Archive | July 7, 2014

Cordial and Sanguine, Part 63: From the Unthinking Depths

[cross-posted at BHL]

Mike Munger maintains that libertarians should stop being “reflexively opposed to government”; should recognise that “in some instances, it is possible that the State is useful for advancing liberty”; and should give “empirical claims about consequences … a central place in the debate.” But he warns that this will require libertarians to “actually … think about stuff,” a requirement that he suggests will be unwelcome to his “Austrian colleagues.”

As one of his unthinking Austrian colleagues, let me offer three points in rebuttal:

1. The state is anti-liberty (and anti-equality) not just in its consequences but also inherently. After all, the state is by definition a violent monopolist. This isn’t some eccentric definition that libertarians came up with; this definition, or some variant thereof, is the standard mainstream sociological account. If the state claims for itself certain rights of action that it forcibly denies to others, then freedom of competition and equality of legal status are already curtailed in virtue of that fact alone, regardless of what further consequences this institution has.
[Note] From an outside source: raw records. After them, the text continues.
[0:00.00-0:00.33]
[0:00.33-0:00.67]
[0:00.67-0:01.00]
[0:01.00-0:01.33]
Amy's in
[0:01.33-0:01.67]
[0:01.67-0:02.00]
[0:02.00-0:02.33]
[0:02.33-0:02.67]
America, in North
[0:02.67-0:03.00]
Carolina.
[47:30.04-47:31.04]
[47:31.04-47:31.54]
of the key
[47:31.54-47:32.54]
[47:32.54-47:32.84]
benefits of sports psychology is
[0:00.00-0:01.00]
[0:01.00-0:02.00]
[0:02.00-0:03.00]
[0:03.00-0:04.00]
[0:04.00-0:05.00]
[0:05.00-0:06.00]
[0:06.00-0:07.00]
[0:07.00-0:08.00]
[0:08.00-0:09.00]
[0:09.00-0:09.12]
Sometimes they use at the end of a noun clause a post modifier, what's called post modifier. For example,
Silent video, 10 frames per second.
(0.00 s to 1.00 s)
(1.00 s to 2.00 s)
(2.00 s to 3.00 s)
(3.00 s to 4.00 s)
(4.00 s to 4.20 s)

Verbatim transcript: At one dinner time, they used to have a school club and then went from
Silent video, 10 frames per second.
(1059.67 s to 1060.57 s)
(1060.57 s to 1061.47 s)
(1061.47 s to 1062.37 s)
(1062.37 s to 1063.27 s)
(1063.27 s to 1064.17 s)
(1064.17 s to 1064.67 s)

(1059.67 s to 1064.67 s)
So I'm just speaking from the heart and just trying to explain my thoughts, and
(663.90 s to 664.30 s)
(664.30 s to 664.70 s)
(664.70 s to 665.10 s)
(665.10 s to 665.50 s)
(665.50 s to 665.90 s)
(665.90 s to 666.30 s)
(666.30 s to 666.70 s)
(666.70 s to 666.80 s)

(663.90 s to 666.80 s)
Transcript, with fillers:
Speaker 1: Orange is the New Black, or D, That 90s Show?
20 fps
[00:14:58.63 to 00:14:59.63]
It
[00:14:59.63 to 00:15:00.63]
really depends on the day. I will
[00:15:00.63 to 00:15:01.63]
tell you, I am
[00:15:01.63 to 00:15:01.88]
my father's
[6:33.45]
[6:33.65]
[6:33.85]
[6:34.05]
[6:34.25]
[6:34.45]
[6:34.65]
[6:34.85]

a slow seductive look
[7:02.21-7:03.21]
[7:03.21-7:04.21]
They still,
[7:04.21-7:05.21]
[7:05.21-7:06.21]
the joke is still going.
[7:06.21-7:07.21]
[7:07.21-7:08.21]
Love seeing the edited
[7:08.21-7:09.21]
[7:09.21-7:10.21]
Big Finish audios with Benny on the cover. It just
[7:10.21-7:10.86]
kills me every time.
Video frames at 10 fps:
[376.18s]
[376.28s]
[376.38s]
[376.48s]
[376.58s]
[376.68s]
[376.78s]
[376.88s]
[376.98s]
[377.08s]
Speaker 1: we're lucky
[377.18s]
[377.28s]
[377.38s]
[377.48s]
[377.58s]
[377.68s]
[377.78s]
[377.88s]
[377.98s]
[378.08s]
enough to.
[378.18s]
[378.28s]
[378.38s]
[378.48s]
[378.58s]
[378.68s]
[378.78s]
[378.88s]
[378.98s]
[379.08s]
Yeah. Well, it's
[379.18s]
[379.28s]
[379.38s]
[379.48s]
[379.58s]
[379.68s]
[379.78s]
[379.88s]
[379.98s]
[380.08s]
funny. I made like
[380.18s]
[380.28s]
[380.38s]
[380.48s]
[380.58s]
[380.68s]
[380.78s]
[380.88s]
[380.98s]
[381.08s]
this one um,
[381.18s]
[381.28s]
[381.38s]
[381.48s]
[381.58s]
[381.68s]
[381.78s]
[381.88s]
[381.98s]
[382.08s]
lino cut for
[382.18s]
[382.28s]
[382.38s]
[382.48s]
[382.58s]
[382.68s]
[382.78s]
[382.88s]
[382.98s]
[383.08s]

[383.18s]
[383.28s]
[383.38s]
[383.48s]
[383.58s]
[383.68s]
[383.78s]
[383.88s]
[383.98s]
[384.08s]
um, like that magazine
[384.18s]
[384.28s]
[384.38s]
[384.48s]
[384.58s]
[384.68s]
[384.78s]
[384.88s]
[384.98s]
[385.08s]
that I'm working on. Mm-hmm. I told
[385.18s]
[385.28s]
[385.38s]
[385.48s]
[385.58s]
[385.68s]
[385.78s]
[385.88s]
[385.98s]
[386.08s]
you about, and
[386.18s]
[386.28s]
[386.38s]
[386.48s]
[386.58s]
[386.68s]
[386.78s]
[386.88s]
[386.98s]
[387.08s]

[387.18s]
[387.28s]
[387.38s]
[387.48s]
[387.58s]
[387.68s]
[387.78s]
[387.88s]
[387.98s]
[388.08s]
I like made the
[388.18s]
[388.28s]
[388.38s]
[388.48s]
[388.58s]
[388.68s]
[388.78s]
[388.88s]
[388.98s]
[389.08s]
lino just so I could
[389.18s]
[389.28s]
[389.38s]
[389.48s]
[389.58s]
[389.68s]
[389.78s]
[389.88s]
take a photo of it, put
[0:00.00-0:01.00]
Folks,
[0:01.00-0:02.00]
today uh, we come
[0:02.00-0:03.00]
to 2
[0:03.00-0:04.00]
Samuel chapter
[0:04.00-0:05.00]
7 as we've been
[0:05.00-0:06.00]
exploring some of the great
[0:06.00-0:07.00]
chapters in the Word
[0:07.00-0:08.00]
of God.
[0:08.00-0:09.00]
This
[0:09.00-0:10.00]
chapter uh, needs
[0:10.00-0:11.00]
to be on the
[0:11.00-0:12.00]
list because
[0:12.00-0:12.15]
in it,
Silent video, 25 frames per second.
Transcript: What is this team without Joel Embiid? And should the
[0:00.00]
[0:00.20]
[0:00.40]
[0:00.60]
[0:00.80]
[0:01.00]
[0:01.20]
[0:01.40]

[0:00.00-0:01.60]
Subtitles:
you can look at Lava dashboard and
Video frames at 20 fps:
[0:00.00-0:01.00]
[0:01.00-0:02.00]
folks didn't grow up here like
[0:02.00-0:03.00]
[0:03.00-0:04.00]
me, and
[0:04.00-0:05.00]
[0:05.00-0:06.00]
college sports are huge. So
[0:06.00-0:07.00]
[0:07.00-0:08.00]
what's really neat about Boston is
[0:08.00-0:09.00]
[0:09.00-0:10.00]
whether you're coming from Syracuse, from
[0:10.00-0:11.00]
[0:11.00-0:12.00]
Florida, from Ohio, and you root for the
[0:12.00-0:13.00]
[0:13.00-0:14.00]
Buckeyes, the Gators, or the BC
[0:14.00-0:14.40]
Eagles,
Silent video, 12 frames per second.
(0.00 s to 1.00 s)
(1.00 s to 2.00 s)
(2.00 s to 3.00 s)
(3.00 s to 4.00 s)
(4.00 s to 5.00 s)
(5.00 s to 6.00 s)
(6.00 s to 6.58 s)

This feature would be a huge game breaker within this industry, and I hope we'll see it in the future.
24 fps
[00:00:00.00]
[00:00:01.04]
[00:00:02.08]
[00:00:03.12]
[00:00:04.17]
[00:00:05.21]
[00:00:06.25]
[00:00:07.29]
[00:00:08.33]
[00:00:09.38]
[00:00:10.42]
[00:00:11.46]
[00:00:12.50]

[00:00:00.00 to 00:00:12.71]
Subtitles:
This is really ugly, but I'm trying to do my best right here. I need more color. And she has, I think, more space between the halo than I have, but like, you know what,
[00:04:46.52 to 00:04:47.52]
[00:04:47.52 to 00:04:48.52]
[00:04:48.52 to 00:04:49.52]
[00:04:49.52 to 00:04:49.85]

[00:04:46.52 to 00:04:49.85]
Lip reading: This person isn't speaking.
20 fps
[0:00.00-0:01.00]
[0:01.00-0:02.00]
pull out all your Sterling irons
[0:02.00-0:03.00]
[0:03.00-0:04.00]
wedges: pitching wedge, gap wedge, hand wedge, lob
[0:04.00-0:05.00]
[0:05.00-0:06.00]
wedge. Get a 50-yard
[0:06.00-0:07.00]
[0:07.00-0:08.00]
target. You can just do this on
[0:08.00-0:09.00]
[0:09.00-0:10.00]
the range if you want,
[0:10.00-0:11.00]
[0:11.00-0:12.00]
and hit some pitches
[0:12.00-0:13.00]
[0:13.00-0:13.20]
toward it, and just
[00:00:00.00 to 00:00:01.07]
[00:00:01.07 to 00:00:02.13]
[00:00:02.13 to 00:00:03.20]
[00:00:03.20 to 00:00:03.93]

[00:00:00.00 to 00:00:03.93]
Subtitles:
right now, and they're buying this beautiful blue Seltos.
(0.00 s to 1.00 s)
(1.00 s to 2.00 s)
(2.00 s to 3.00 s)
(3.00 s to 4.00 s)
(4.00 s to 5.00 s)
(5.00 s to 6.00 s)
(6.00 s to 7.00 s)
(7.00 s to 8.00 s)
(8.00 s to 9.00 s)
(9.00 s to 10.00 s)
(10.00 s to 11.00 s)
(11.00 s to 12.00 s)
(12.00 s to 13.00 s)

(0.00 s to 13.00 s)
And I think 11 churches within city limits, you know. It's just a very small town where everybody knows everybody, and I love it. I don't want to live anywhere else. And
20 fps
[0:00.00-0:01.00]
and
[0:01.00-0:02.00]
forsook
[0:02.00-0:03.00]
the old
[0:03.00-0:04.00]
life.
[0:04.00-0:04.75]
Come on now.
2. As regards the state’s consequences, however, the Austrian tradition has never opposed empirical research. The traditional Austrian position (not universally accepted even among Austrians, however) is that the principles of economics – what Misesians call the province of praxeology – are a priori rather than empirical. (I defend this position here.) But the application of those principles to particular contingent circumstances – what Misesians call the province of thymology – has never been regarded by any Austrians as a priori. Mises and Rothbard are perfectly clear on this, as is Hayek in The Counter-revolution of Science.
Empirical methods are perfectly in order in determining which principles apply to particular situations, and where and how they do so; admittedly the Austrian conception of empirical method, with its debt to the Verstehen tradition, is somewhat broader than, say, the mere use of statistics, but it does include the latter. And in fact, accordingly, Austrians have been doing empirical work all along, as is obvious from the briefest glance at Austrian publications. (See, e.g., the archives of the QJAE and the RAE.) To suggest that Austrians have simply been sitting on their butts intoning “the state is bad, apodictically bad” and offering no evidence, is to fly in the face of … well, empirical evidence.

3. Mike closes by urging libertarians to “attract people who mistrust concentrations of power in any setting, whether corporate or governmental.” On this point I thoroughly agree with him (hence my enthusiastic support for the work of the Center for a Stateless Society and the Alliance of the Libertarian Left, and for writers like Kevin A. Carson); and this is indeed an area where the Austrian tradition is sometimes (not always) lacking. But surely the way for libertarians, Austrian or otherwise, to win over those who mistrust concentrations of power both corporate and governmental is to increase our critical scrutiny of corporate power, not to relax our critical scrutiny of governmental power. After all, empirical research – including Austrian empirical research – has shown that these two forms of power are mutually reinforcing far more than they are mutually antagonistic.